On the way into Road Town Harbour www.yachtshotsbvi.com went by. This is basically a guy with a
camera (with a huge lens) and a dog in a fast dinghy who zip around the channel taking pics of
folks on their boats. The URL is plastered across the boat and if you are thinking about it you
can write it down.... they post the pics on their website and you can purchase prints.
If you are not thinking about it you can believe you have memorized the URL. After we SMS'ed
the wrong URL twice to Adri, she finally found it on her own using the magic of Google :)
Great idea and the pics are gorgeous. To get similar shots of us would be quite difficult :-).
Reminds us of the Disney photographers that accost you near the castle.
After we got Liz settled in (she brought a ton more food) we left Road Town Harbour and headed
west. We sailed along the southern coast of Tortola until reaching its far western shore.
There are a string of smaller islands there (Great Thatch, Little Thatch, Pointy Rock, Hazard
etc :-)) and we turned northward though a cut between them. With the wind to the east we did a
close/beam reach up to Jost Van Dyke. We passed a tiny little island on the way, Sandy Cay (in
case your unfamiliar with Cays like half the folks we've talked to, it's pronounced 'kee'...
just like quay is).

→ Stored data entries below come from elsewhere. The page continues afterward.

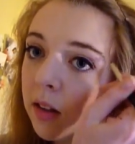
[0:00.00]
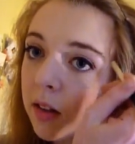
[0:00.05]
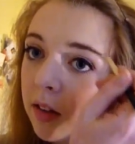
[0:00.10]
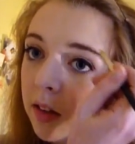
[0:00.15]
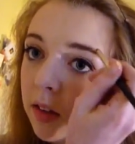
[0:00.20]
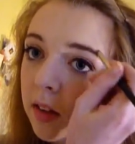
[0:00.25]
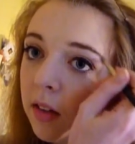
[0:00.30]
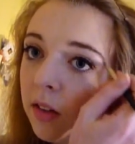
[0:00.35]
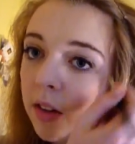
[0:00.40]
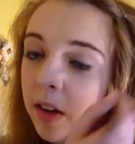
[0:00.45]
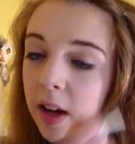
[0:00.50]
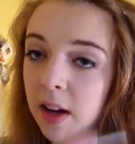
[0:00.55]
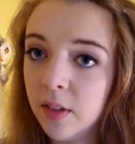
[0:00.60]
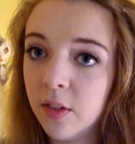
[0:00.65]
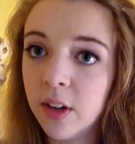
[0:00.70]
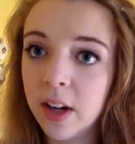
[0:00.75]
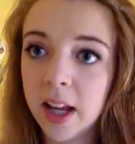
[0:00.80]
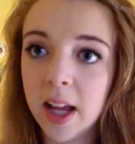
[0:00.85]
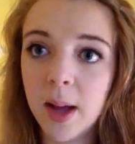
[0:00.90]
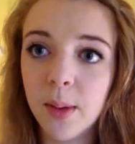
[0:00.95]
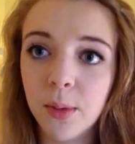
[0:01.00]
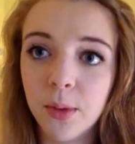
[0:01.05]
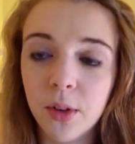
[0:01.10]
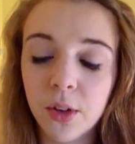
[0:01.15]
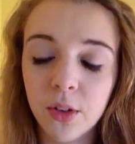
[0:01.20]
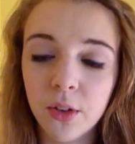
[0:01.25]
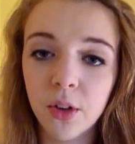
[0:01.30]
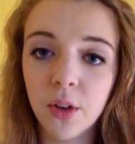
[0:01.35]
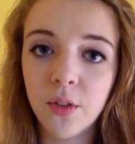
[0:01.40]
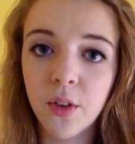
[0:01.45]
It really helps
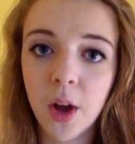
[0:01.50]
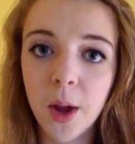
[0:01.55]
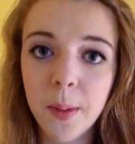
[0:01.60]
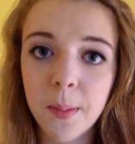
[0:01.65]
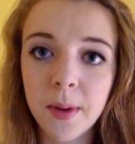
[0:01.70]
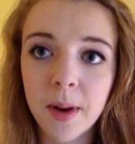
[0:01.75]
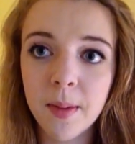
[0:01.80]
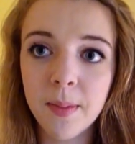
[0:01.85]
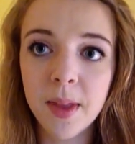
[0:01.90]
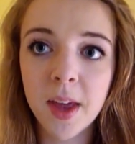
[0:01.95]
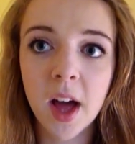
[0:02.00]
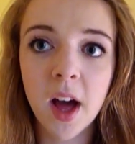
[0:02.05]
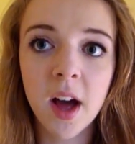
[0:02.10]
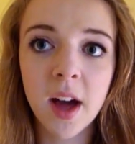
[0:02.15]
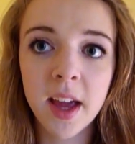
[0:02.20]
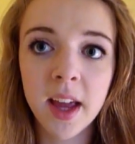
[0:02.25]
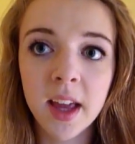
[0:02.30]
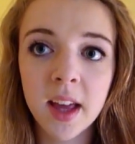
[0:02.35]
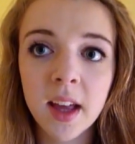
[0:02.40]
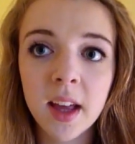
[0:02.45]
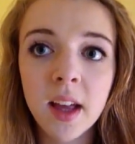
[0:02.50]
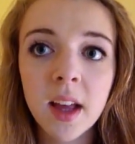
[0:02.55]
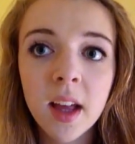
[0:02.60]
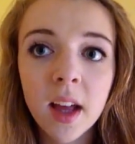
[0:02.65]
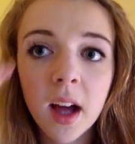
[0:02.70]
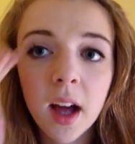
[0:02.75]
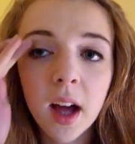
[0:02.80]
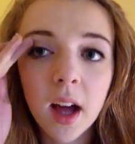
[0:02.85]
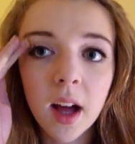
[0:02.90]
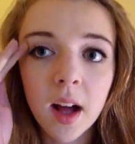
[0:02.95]
to sort of open up the eye
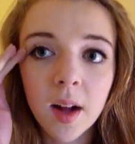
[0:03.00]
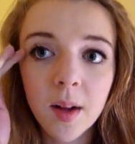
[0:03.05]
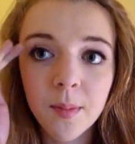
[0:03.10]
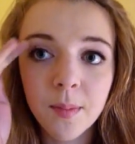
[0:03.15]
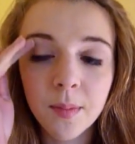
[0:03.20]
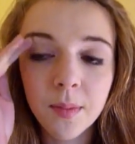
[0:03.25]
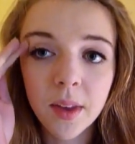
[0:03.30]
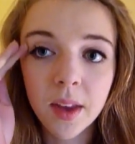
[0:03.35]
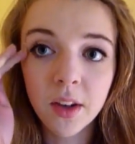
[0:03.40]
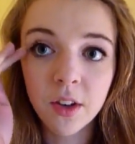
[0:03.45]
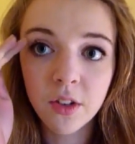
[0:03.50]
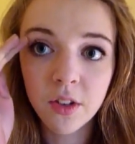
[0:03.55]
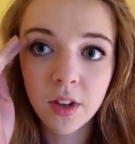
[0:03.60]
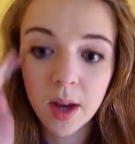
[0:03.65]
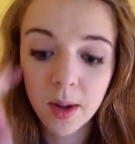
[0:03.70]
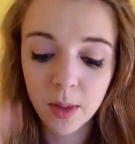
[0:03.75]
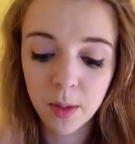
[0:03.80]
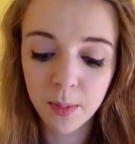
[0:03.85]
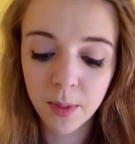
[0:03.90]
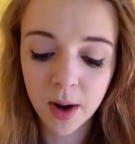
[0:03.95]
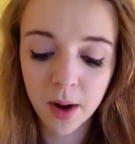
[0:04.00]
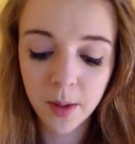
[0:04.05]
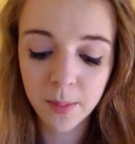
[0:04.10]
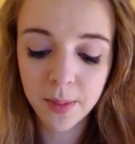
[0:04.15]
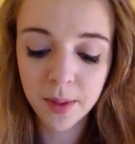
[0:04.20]
and shape the brow a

There was an armada of catamarans (the racing type, not the Winnebago type)
anchored there as part of some event. It is what you always imagine a tropical desert island
should look like; sandy beach, small hillock, palm trees and surrounded by aqua water. On the
northeast of Jost Van Dyke is 'Little Jost Van Dyke'. This is pretty much an island itself but
only barely technically. Should the sea level drop 3 or 4 feet it would be a peninsula.
There's a little cut between the two that we watch folks walking around on and snorkeling around.
We shared the bay with a half-dozen other boats.
There is a restaurant/bar on the beach called Foxy's Taboo, an offshoot of the more famous
Foxy's on the other side of the island. Apparently the food is better here, but we don't know.
It was closed, much to the annoyance of bunch of boats who pulled up for lunch and dinner. We
kicked backed with a drink and did some swimming. Jim BBQed up some fillets while Liz was in
the Galley making a ton of other stuff to go with it. In case I forget to mention it: They WAY
overfed us. Jim is a really good cook and Liz is excellent. Massive quantities though. As the
sun set and folks noticed that Foxy's was closed, the bay emptied out. We were left with only 2
or 3 neighbors as we shut off the light for the night.